La entrevista del domingo, a toda plana, es con Elizabeth George, esa gringa tan enamorada de Londres e Inglaterra que nos ha hecho el regalo de la saga del DI Lynley y la DS Havers. Es la segunda vez que viene a Colonia y está alojada en el Mondial, enfrente de la fachada sur de la catedral, pero tampoco esta vez tendrá tiempo para visitarla, sólo la verá desde las ventanas de su habitación. Sonrío al leerlo porque me acuerdo de Ángeles, que estuvo hace poco en Madrid y quería escaparse un par de días para visitarnos.
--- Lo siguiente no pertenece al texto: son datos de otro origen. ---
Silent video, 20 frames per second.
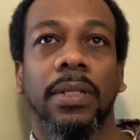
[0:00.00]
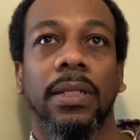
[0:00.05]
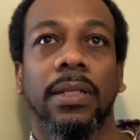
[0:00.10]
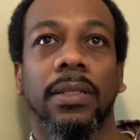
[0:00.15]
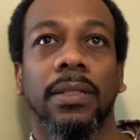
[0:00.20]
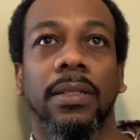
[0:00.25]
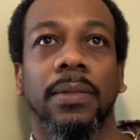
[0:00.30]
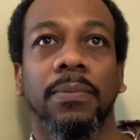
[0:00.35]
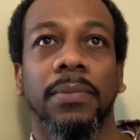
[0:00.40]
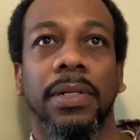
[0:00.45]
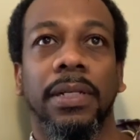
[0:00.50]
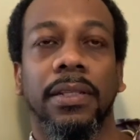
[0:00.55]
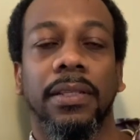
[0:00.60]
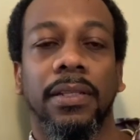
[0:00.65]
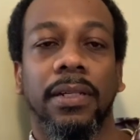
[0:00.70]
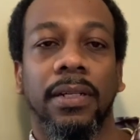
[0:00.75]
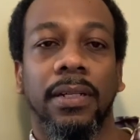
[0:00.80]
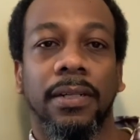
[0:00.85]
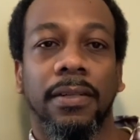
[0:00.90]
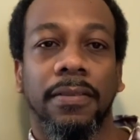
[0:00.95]
the month
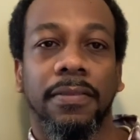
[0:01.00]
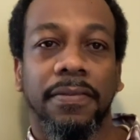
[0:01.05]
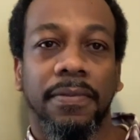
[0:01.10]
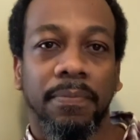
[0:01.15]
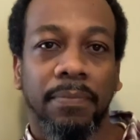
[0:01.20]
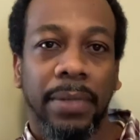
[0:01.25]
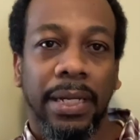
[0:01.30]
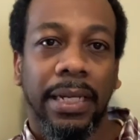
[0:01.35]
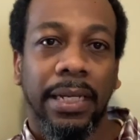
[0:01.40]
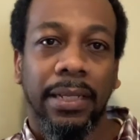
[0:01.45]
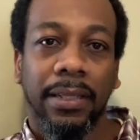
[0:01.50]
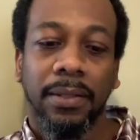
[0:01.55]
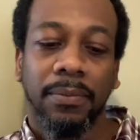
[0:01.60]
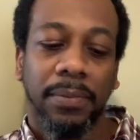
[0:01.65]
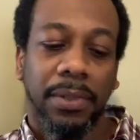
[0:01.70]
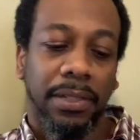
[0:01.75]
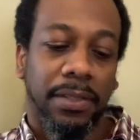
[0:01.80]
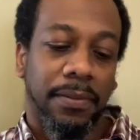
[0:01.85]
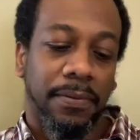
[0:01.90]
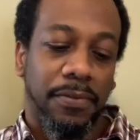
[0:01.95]
of May, and the
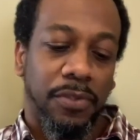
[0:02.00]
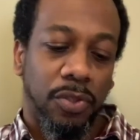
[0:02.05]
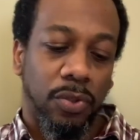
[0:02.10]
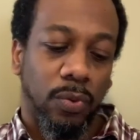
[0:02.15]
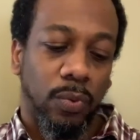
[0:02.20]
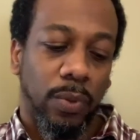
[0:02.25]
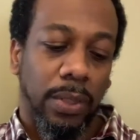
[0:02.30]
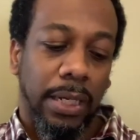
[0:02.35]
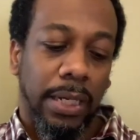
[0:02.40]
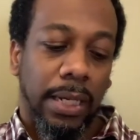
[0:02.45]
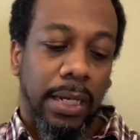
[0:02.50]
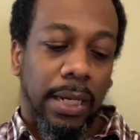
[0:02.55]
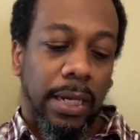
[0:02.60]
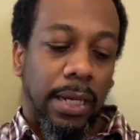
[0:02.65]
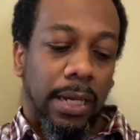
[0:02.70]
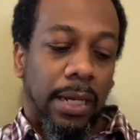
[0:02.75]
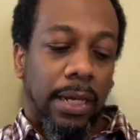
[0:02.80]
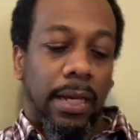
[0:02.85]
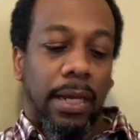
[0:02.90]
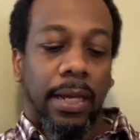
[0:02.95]
month of June.
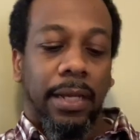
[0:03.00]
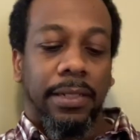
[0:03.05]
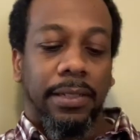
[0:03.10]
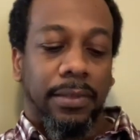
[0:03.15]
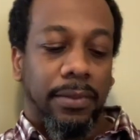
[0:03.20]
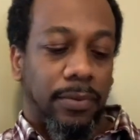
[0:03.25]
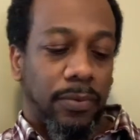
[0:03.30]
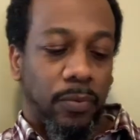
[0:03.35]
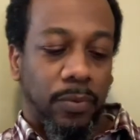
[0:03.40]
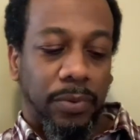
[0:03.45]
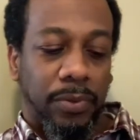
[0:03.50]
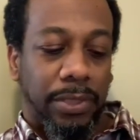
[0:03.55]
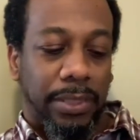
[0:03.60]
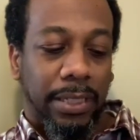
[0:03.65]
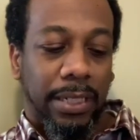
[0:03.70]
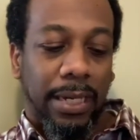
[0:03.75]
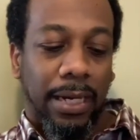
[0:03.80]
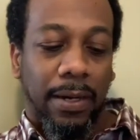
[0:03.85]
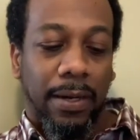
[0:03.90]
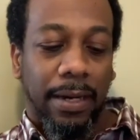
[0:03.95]
And we'll see
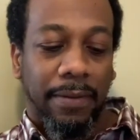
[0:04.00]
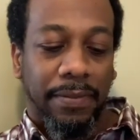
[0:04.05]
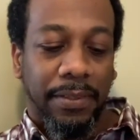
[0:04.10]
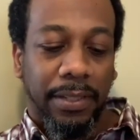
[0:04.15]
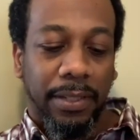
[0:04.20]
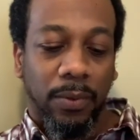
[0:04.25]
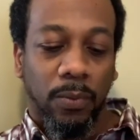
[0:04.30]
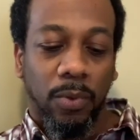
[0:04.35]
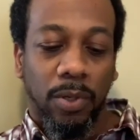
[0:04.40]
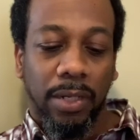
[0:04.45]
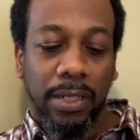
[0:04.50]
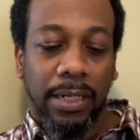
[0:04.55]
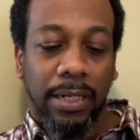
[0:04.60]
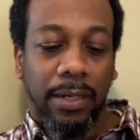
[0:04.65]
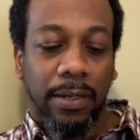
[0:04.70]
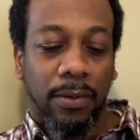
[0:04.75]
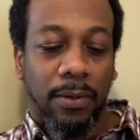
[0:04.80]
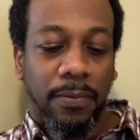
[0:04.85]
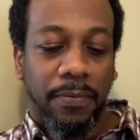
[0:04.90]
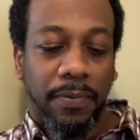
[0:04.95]
how everything work out.
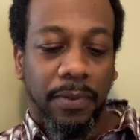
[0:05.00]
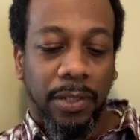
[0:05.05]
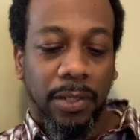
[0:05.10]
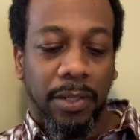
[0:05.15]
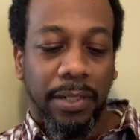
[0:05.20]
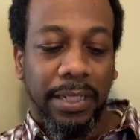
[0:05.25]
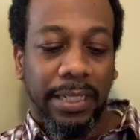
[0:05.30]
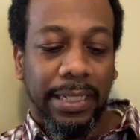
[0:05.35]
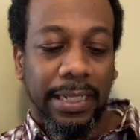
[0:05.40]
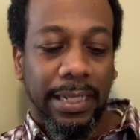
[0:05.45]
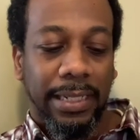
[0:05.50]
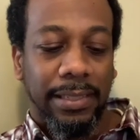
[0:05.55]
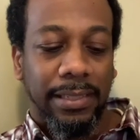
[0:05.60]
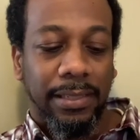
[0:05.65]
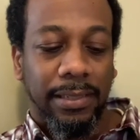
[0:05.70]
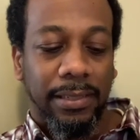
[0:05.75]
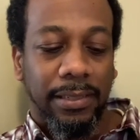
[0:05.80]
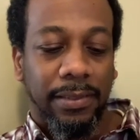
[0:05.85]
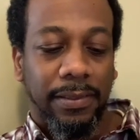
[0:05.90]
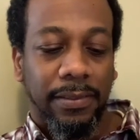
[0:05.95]
Hopefully all the
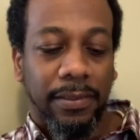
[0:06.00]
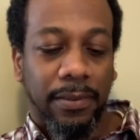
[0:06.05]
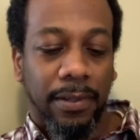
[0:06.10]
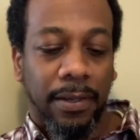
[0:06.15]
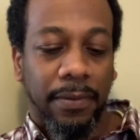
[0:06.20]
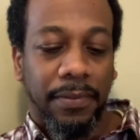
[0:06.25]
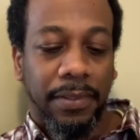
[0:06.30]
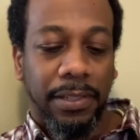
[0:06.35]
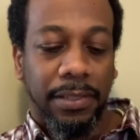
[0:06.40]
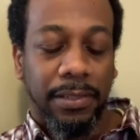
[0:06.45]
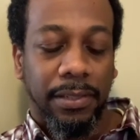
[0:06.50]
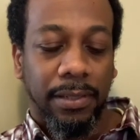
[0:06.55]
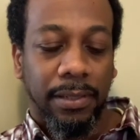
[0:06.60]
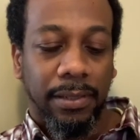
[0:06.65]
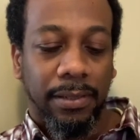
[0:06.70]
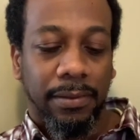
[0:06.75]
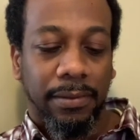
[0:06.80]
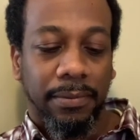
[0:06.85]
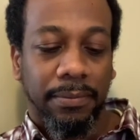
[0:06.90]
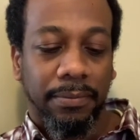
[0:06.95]
cases of this
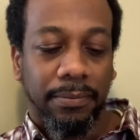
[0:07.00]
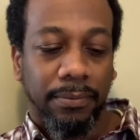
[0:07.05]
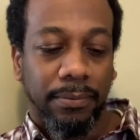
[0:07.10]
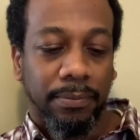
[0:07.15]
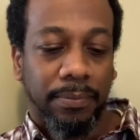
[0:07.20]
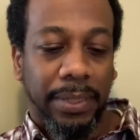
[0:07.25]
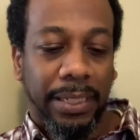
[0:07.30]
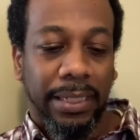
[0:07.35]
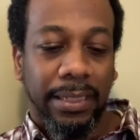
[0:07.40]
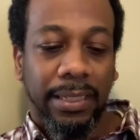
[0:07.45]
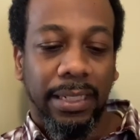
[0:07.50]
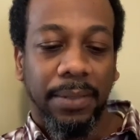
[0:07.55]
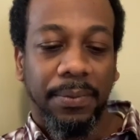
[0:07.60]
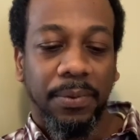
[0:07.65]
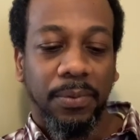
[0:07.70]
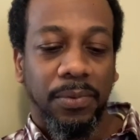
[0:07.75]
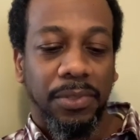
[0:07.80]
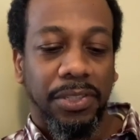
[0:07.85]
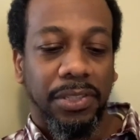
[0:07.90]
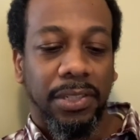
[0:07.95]

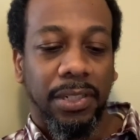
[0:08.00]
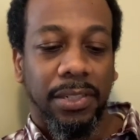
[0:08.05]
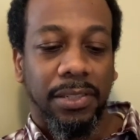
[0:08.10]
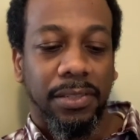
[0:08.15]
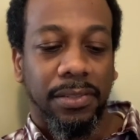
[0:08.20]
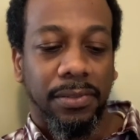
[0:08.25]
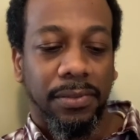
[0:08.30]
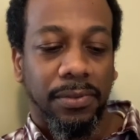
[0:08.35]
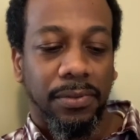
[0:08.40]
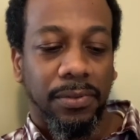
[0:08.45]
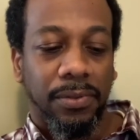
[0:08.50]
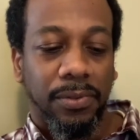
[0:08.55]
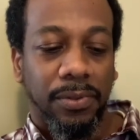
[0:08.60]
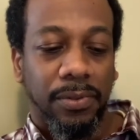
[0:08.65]
pandemic will start to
Estoy convencido de que no le dejaron ni un rato libre para que se diera un garbeo por la Plaza Mayor, que tanto le gusta.

 

Reunión familiar en lo de Chico para festejar juntos los cumpleaños de Vincent y mío. Además de la familia, Heike, la madrina de Vincent, persona tan querida por nosotros. Café y pastel de fresas y/o bizcocho, al aire libre, en la pradera delante de la casa, una especie de jardín interior de lo que en Buenos Aires llamarían una cortada, una calle de una sola cuadra cerrada al tráfico y comunicando dos calles principales. Después prosecco, más apetecible que el champagne o el cava. Y al final tenemos que meternos en casa porque empieza a llover. Paul y Oskar parece que están hambrientos y me arrancan la promesa de invitarlos a cenar, pero cuando me dicen que en McDonald’s casi me da un infarto. Llegamos al acuerdo de que yo les pago la comida, y punto. Es la tercera vez en mi vida que piso uno de esos antros, y ninguna de las tres comí en ellos. La primera vez fue en París, en los Campos Elíseos, yendo con María Cristina, Fernando y François Constantine aún muy pequeño; no nos quedó más remedio que acompañarlos. La segunda vez fue en Dublin, 2004, cuando bien entrada la noche del 15.6. a Willy le dio un ataque de hambre y lo único abierto que encontramos fue McDonald’s. La tercera vez, hoy. Espero que haya sido la última. Bada retro!